### Stored entries
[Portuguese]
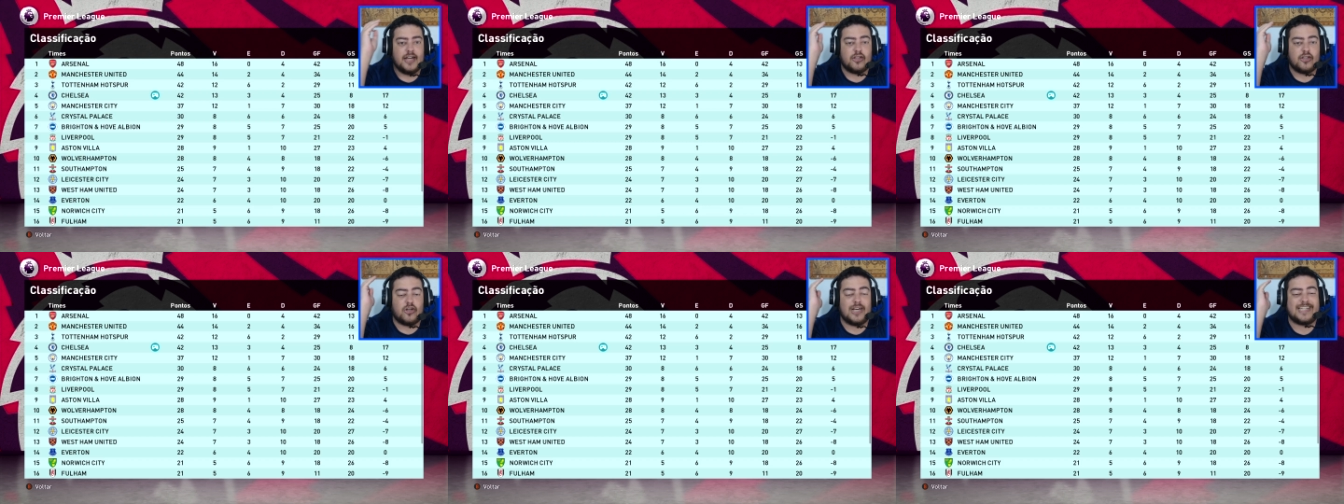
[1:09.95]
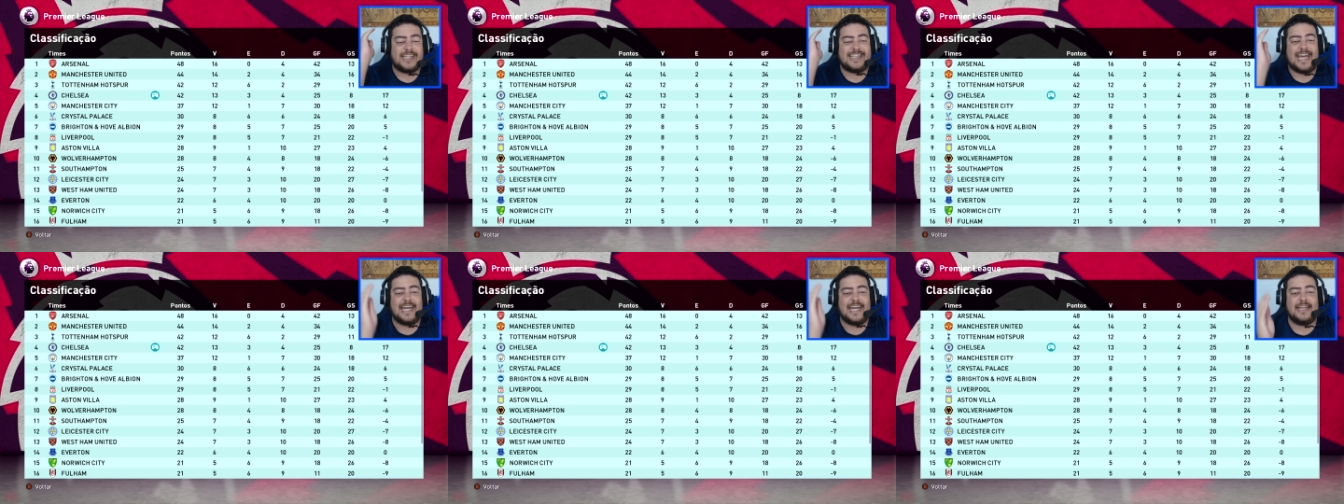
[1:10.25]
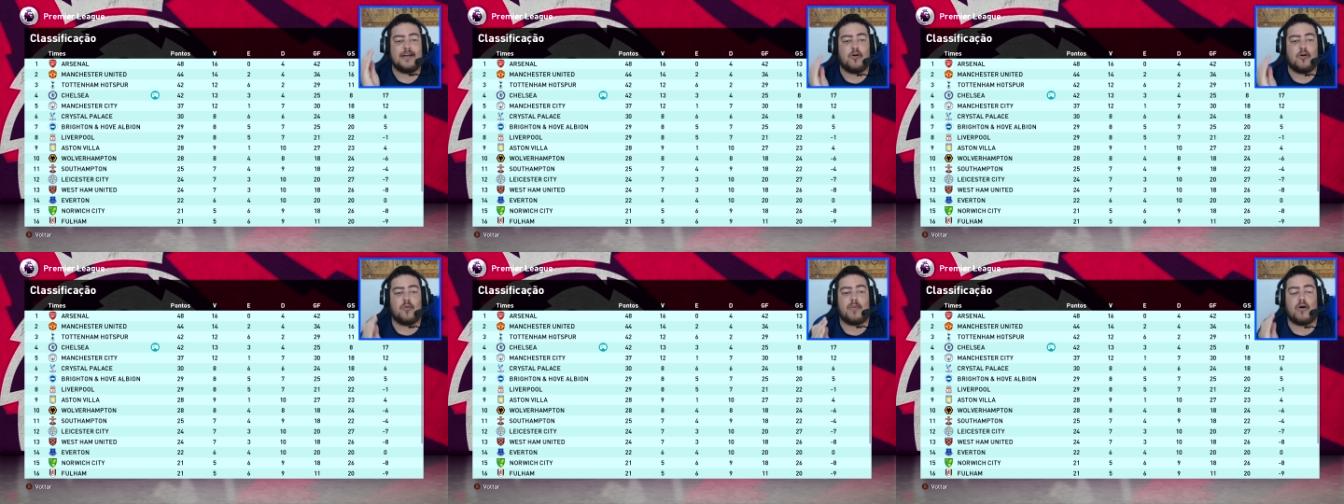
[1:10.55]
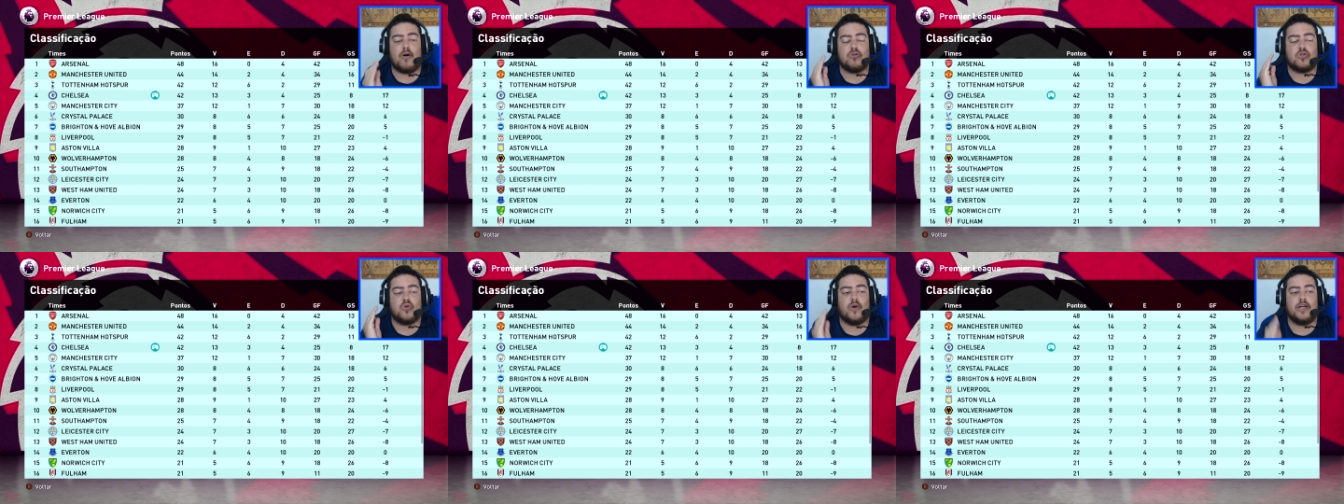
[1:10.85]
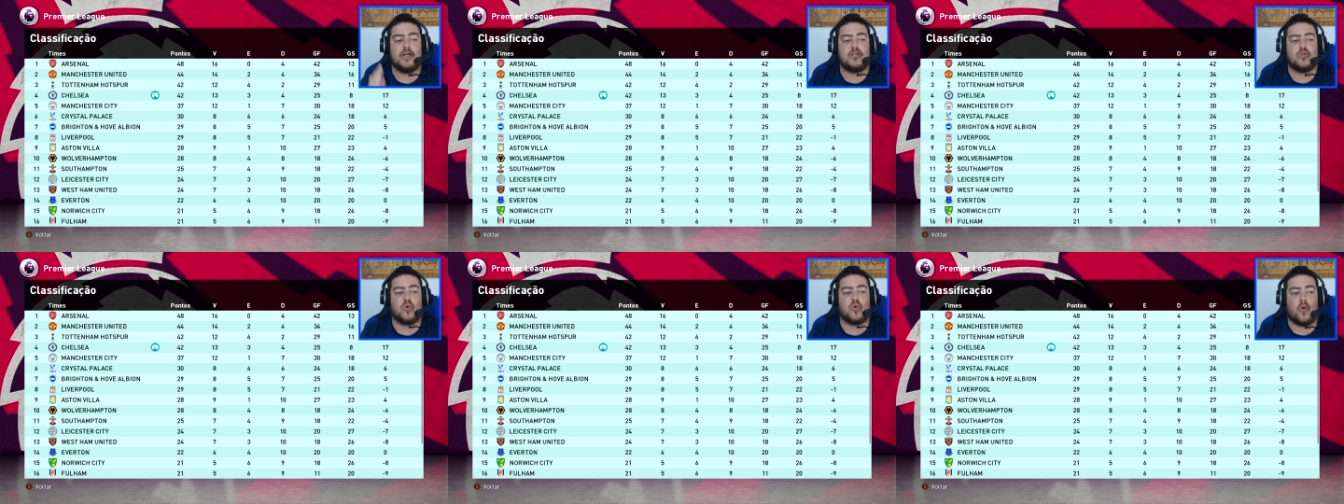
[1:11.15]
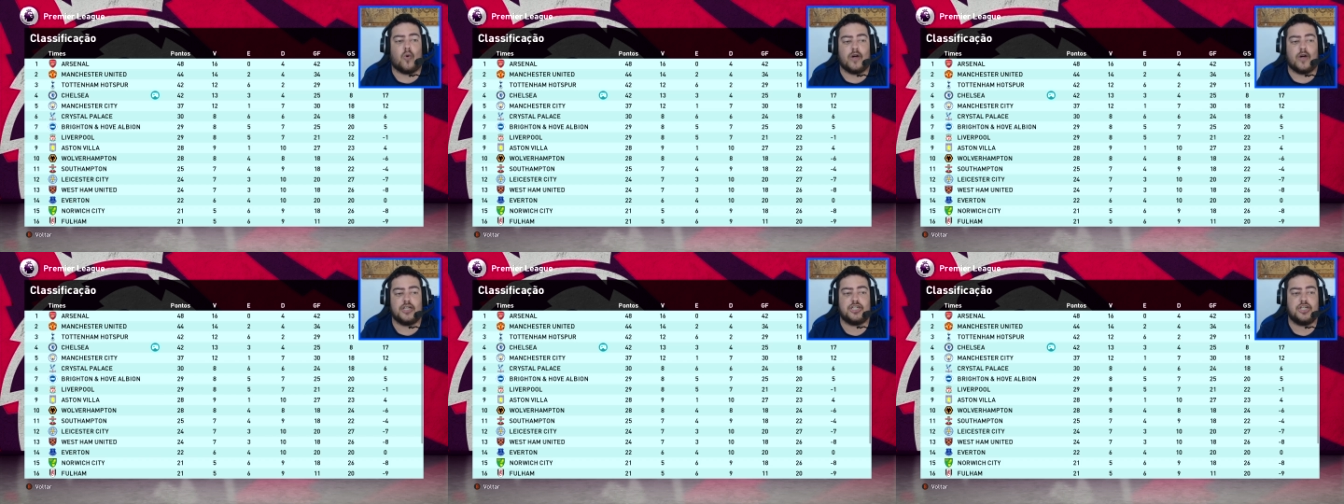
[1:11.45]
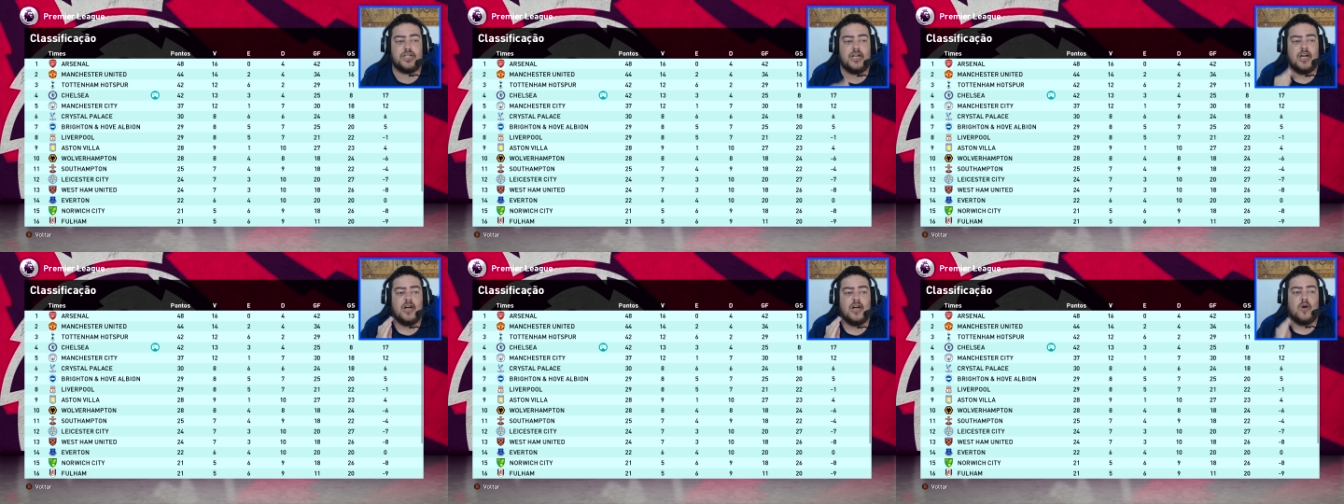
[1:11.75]
Então nós tem que derrubar os dois
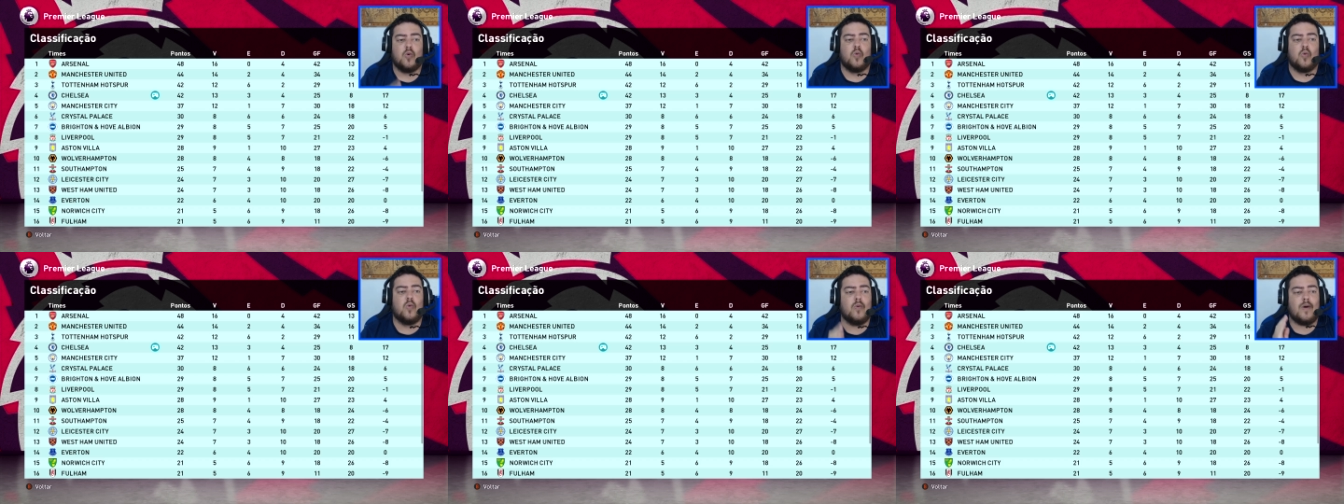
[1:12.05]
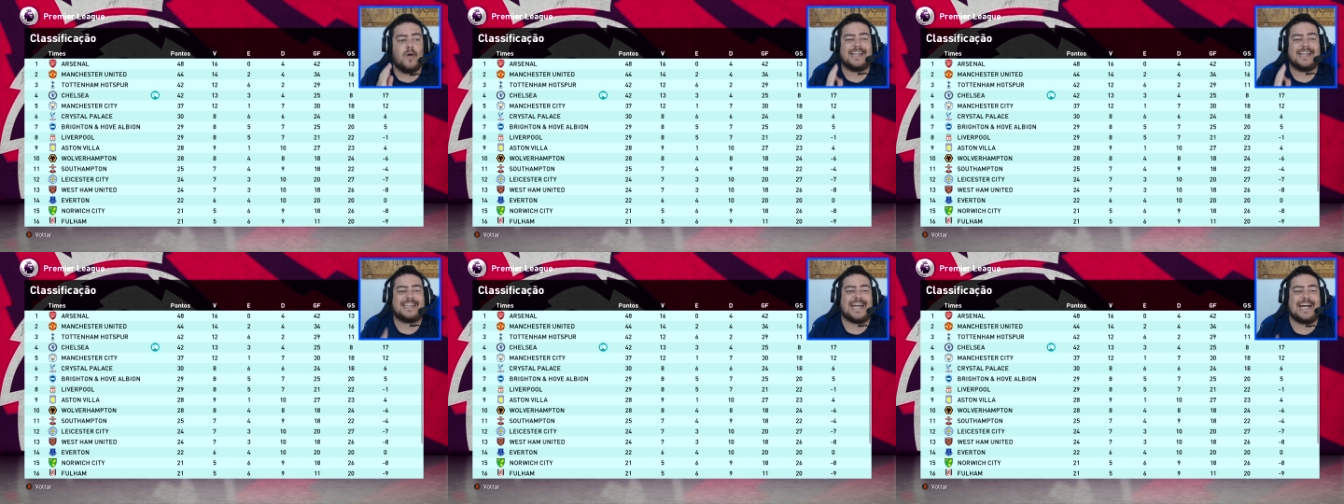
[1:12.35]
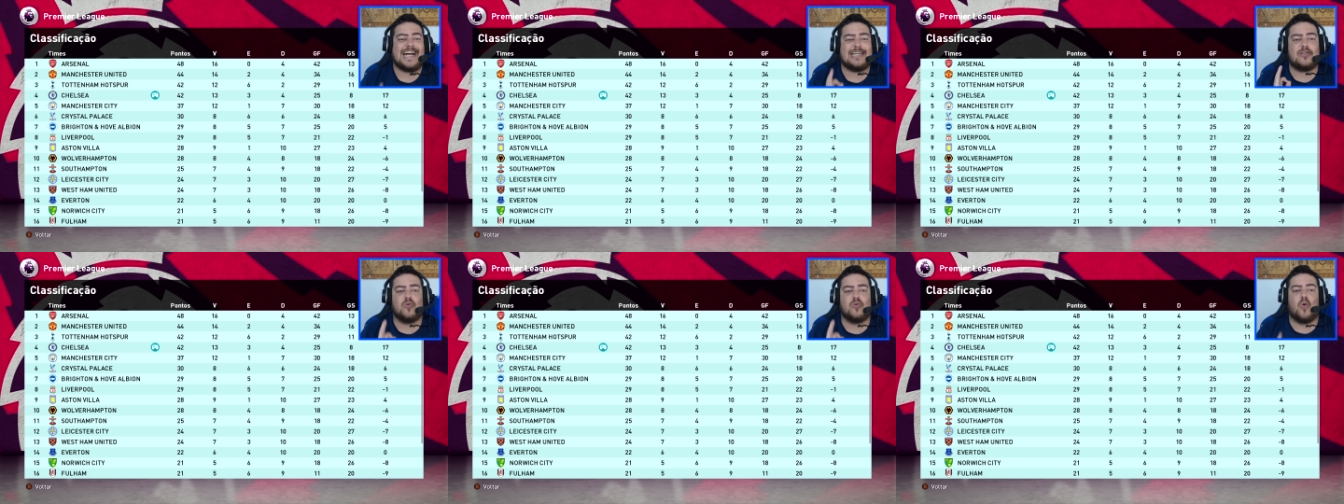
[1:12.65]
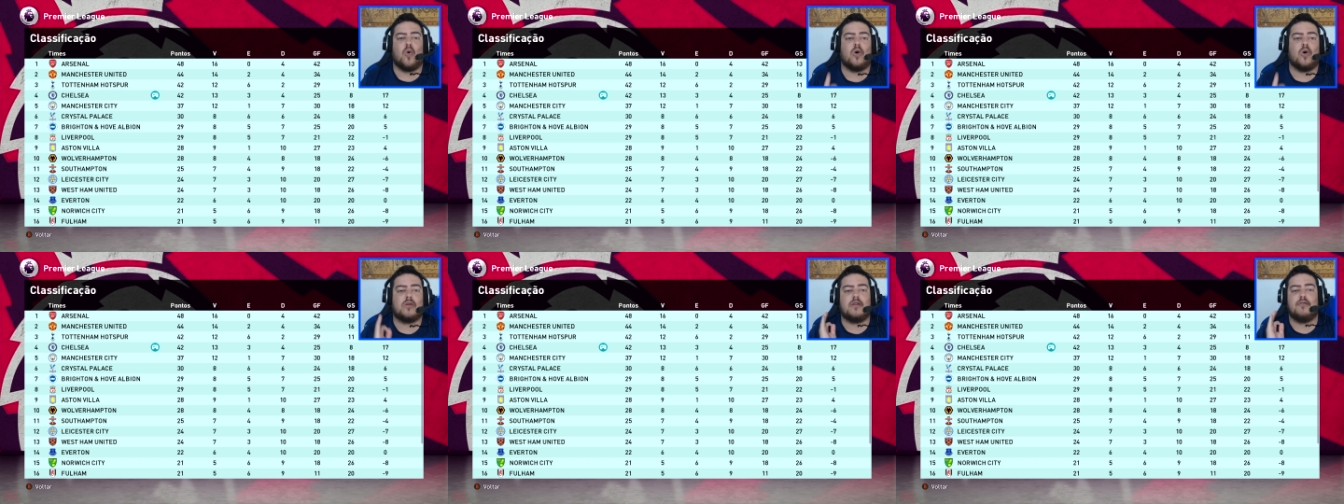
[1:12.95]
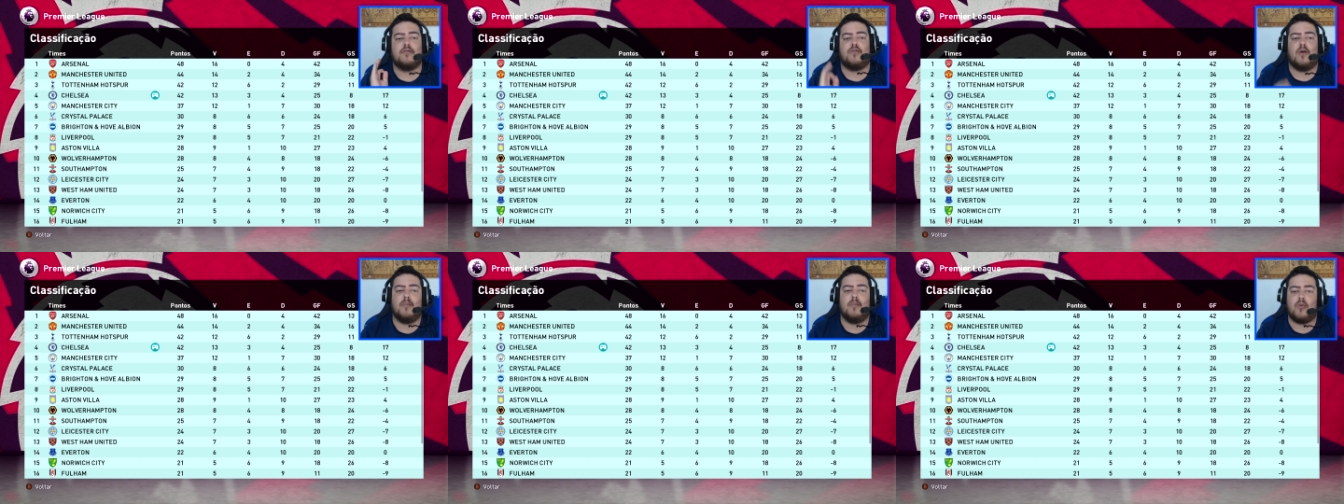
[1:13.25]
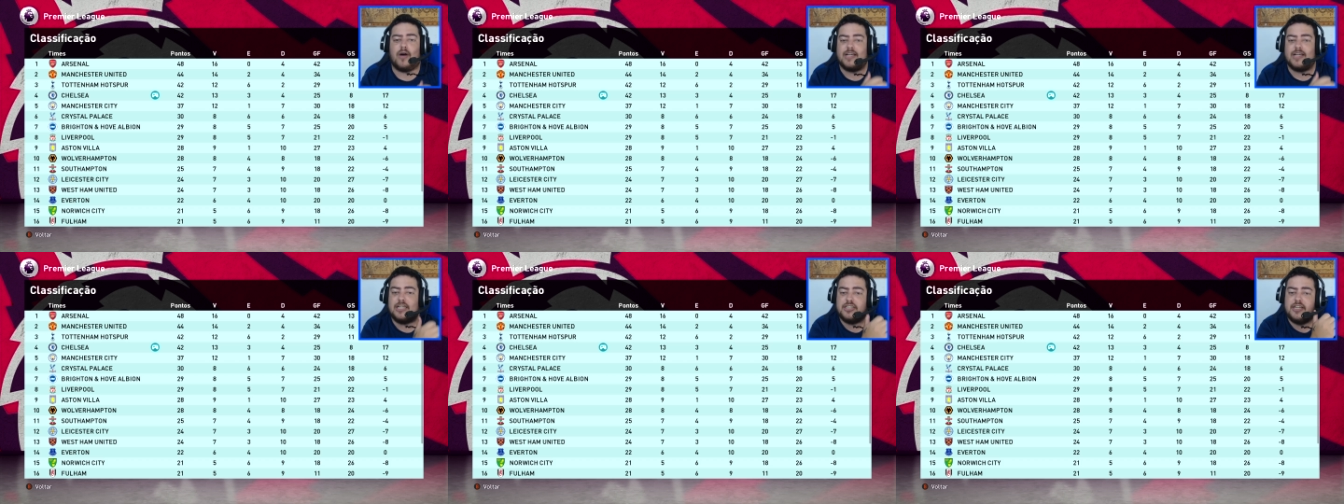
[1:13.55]
hoje, um atrás do outro e vambora.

### Work instructions
Output the lines above in full and exactly as given, omitting any pictures.

### Task response
[Portuguese]
[1:09.95]
[1:10.25]
[1:10.55]
[1:10.85]
[1:11.15]
[1:11.45]
[1:11.75]
Então nós tem que derrubar os dois
[1:12.05]
[1:12.35]
[1:12.65]
[1:12.95]
[1:13.25]
[1:13.55]
hoje, um atrás do outro e vambora.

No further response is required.